(TRY IT) Where an entry contains a picture, omit the picture and repeat the rest exactly.

▼

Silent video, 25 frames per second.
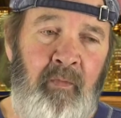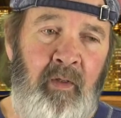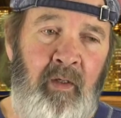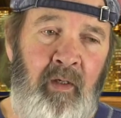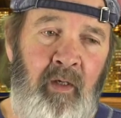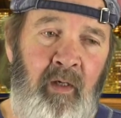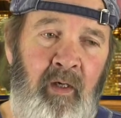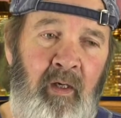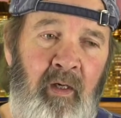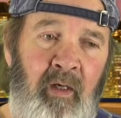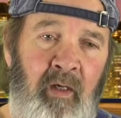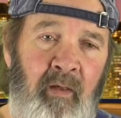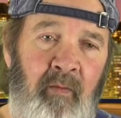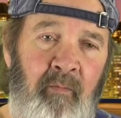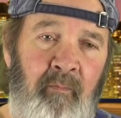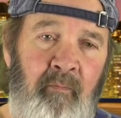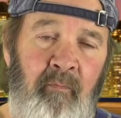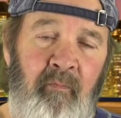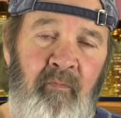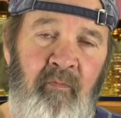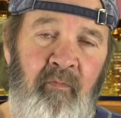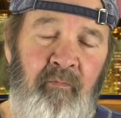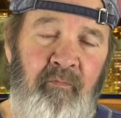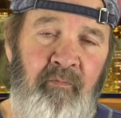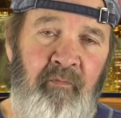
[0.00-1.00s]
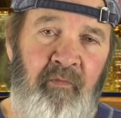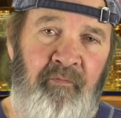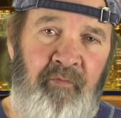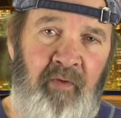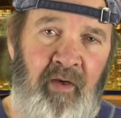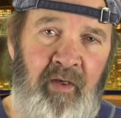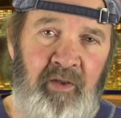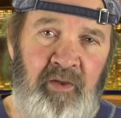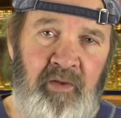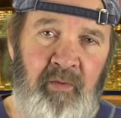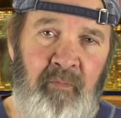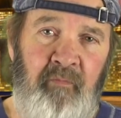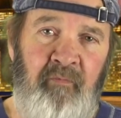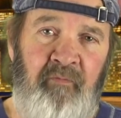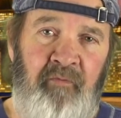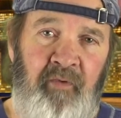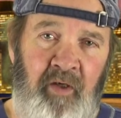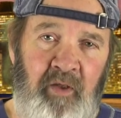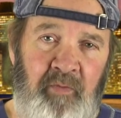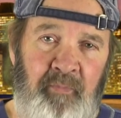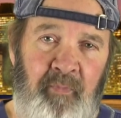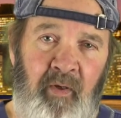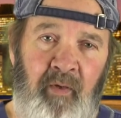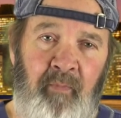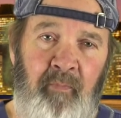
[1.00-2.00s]

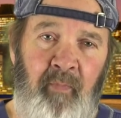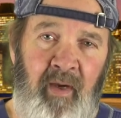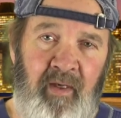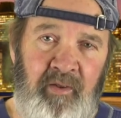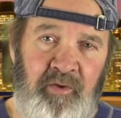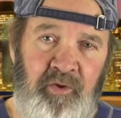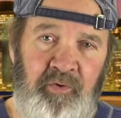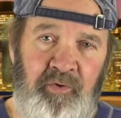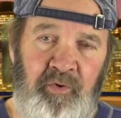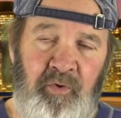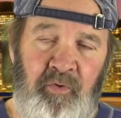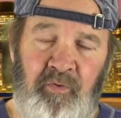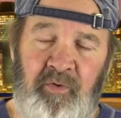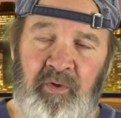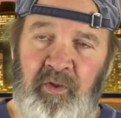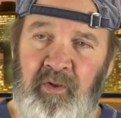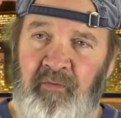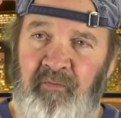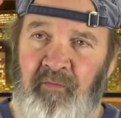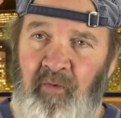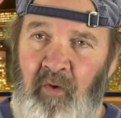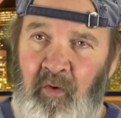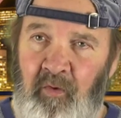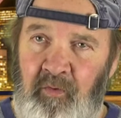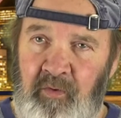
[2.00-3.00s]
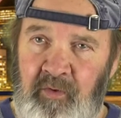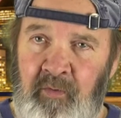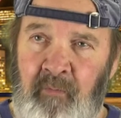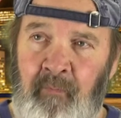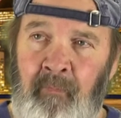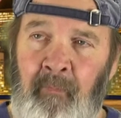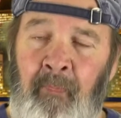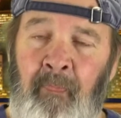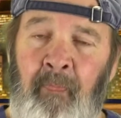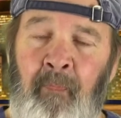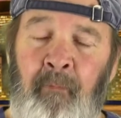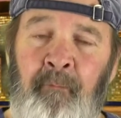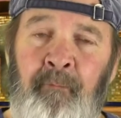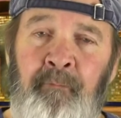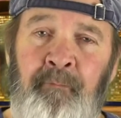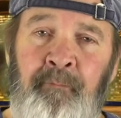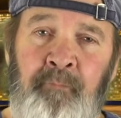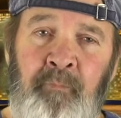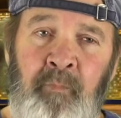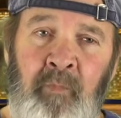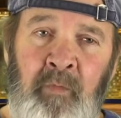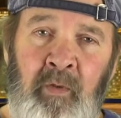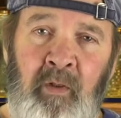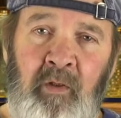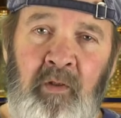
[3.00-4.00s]
Facebook messengers as far as
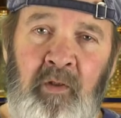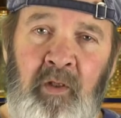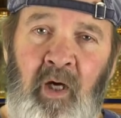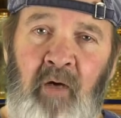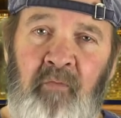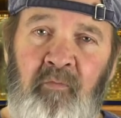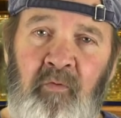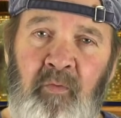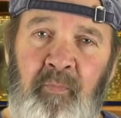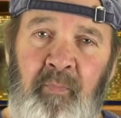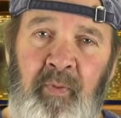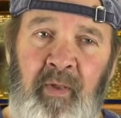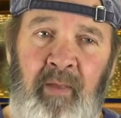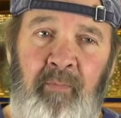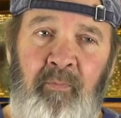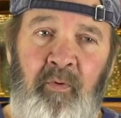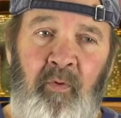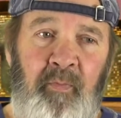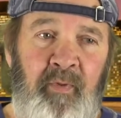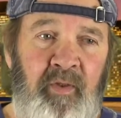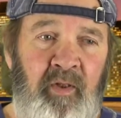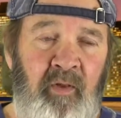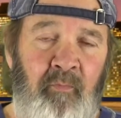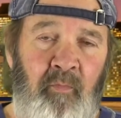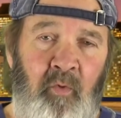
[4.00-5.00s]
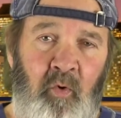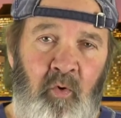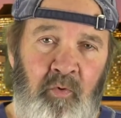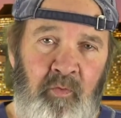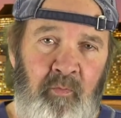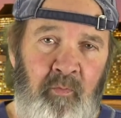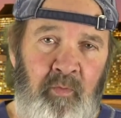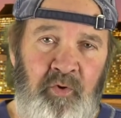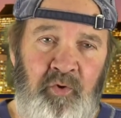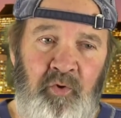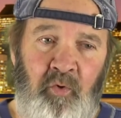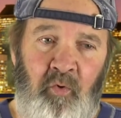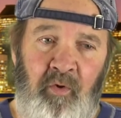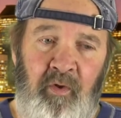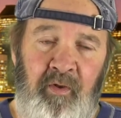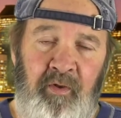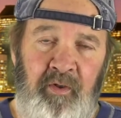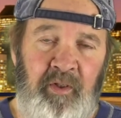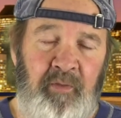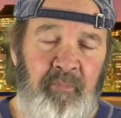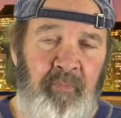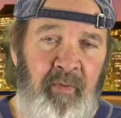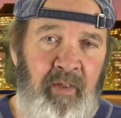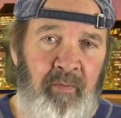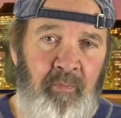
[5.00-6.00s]
covering people, but the majority of
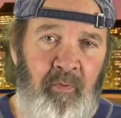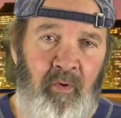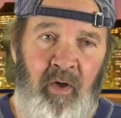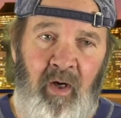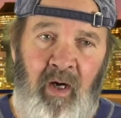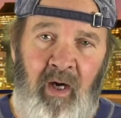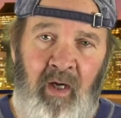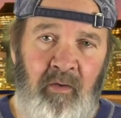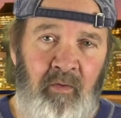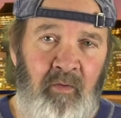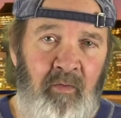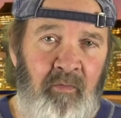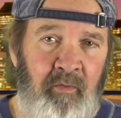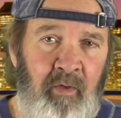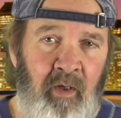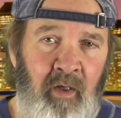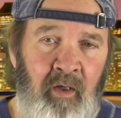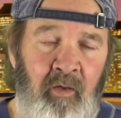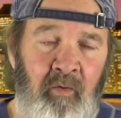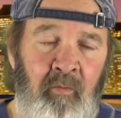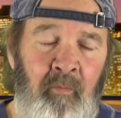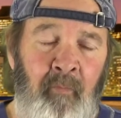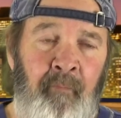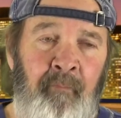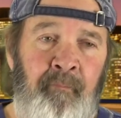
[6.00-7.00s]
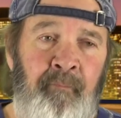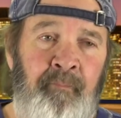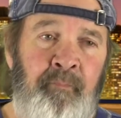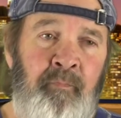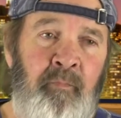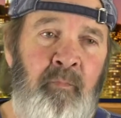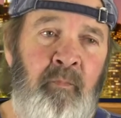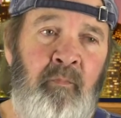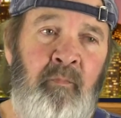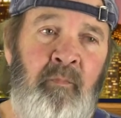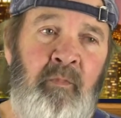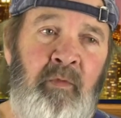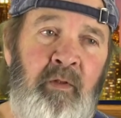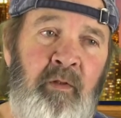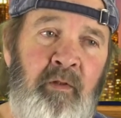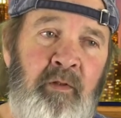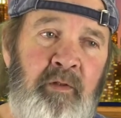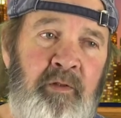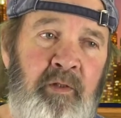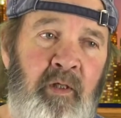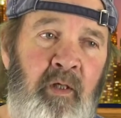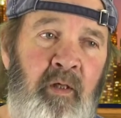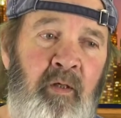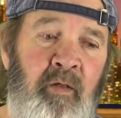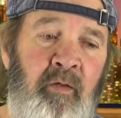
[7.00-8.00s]
these people I don't know.
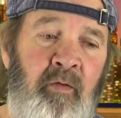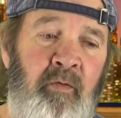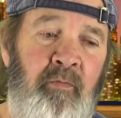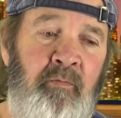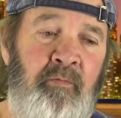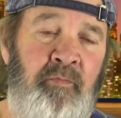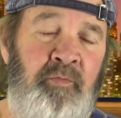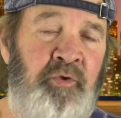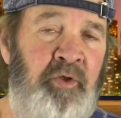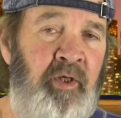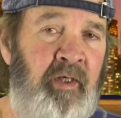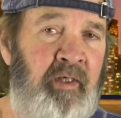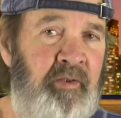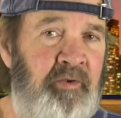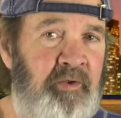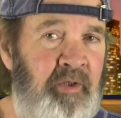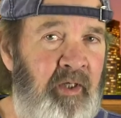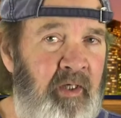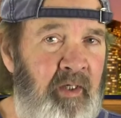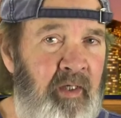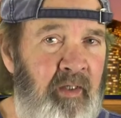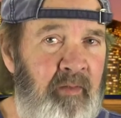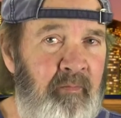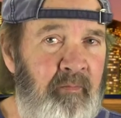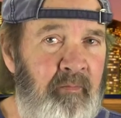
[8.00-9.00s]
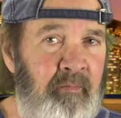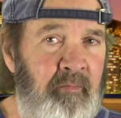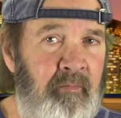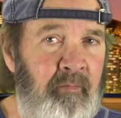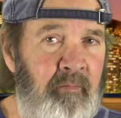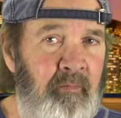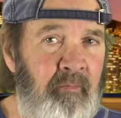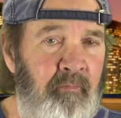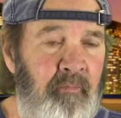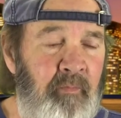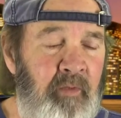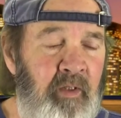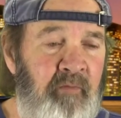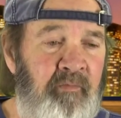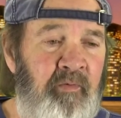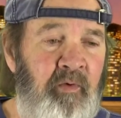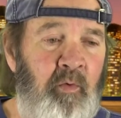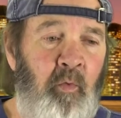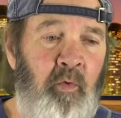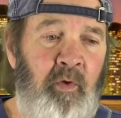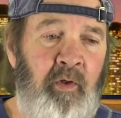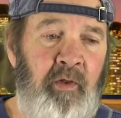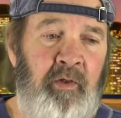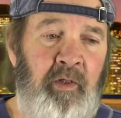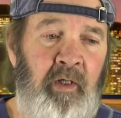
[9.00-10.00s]
So Jan, if you
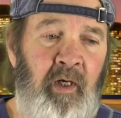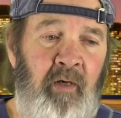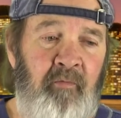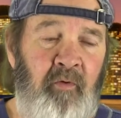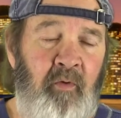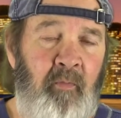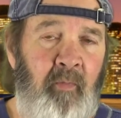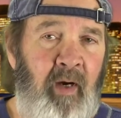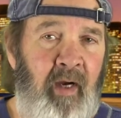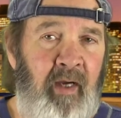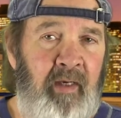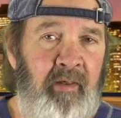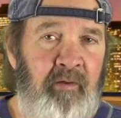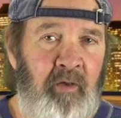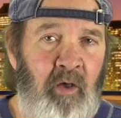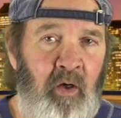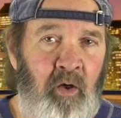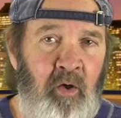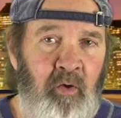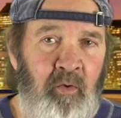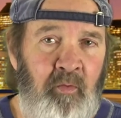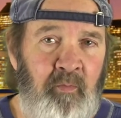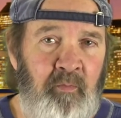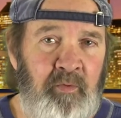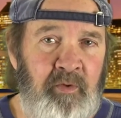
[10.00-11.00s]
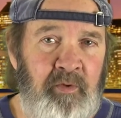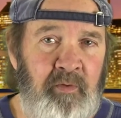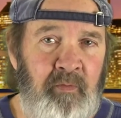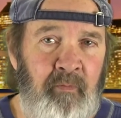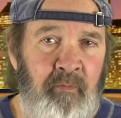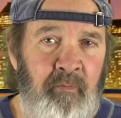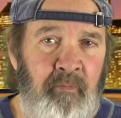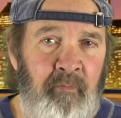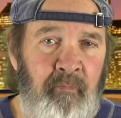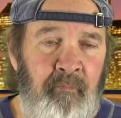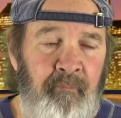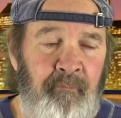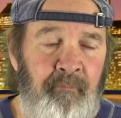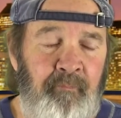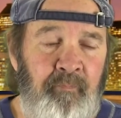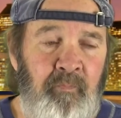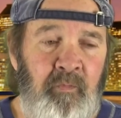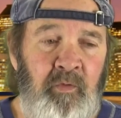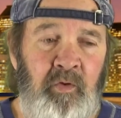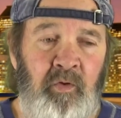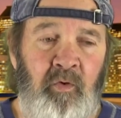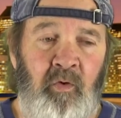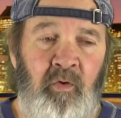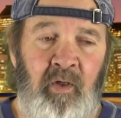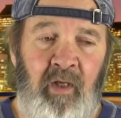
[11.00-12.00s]
want to cover Mike Combs,
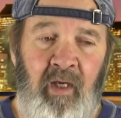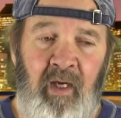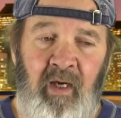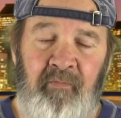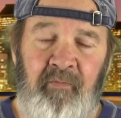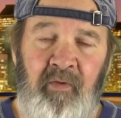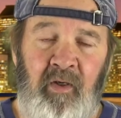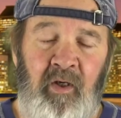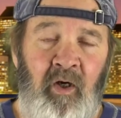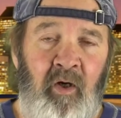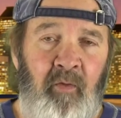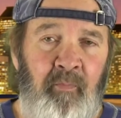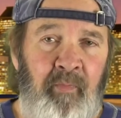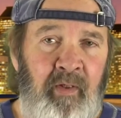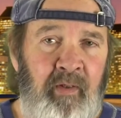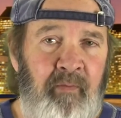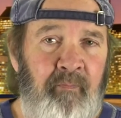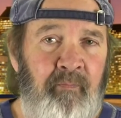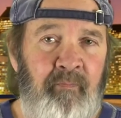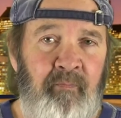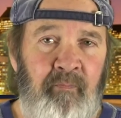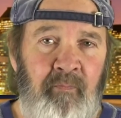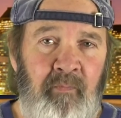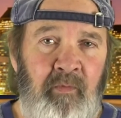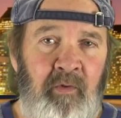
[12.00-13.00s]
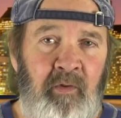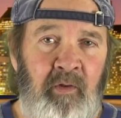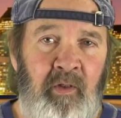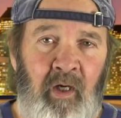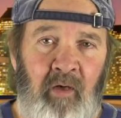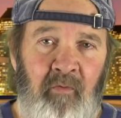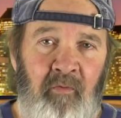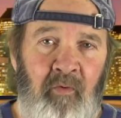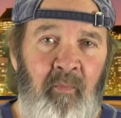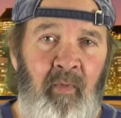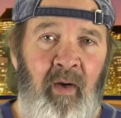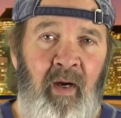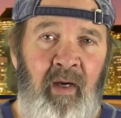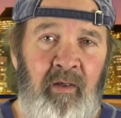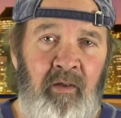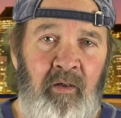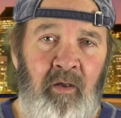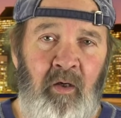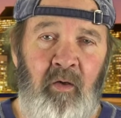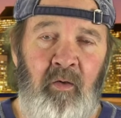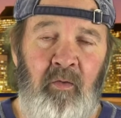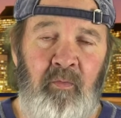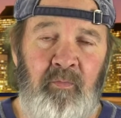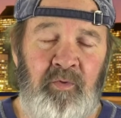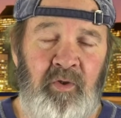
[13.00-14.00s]
you're going to have to help me cover Mike
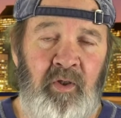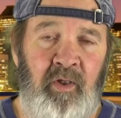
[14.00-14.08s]
Combs.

▲

(RESPONSE BELOW)
Silent video, 25 frames per second.
[0.00-1.00s]
[1.00-2.00s]

[2.00-3.00s]
[3.00-4.00s]
Facebook messengers as far as
[4.00-5.00s]
[5.00-6.00s]
covering people, but the majority of
[6.00-7.00s]
[7.00-8.00s]
these people I don't know.
[8.00-9.00s]
[9.00-10.00s]
So Jan, if you
[10.00-11.00s]
[11.00-12.00s]
want to cover Mike Combs,
[12.00-13.00s]
[13.00-14.00s]
you're going to have to help me cover Mike
[14.00-14.08s]
Combs.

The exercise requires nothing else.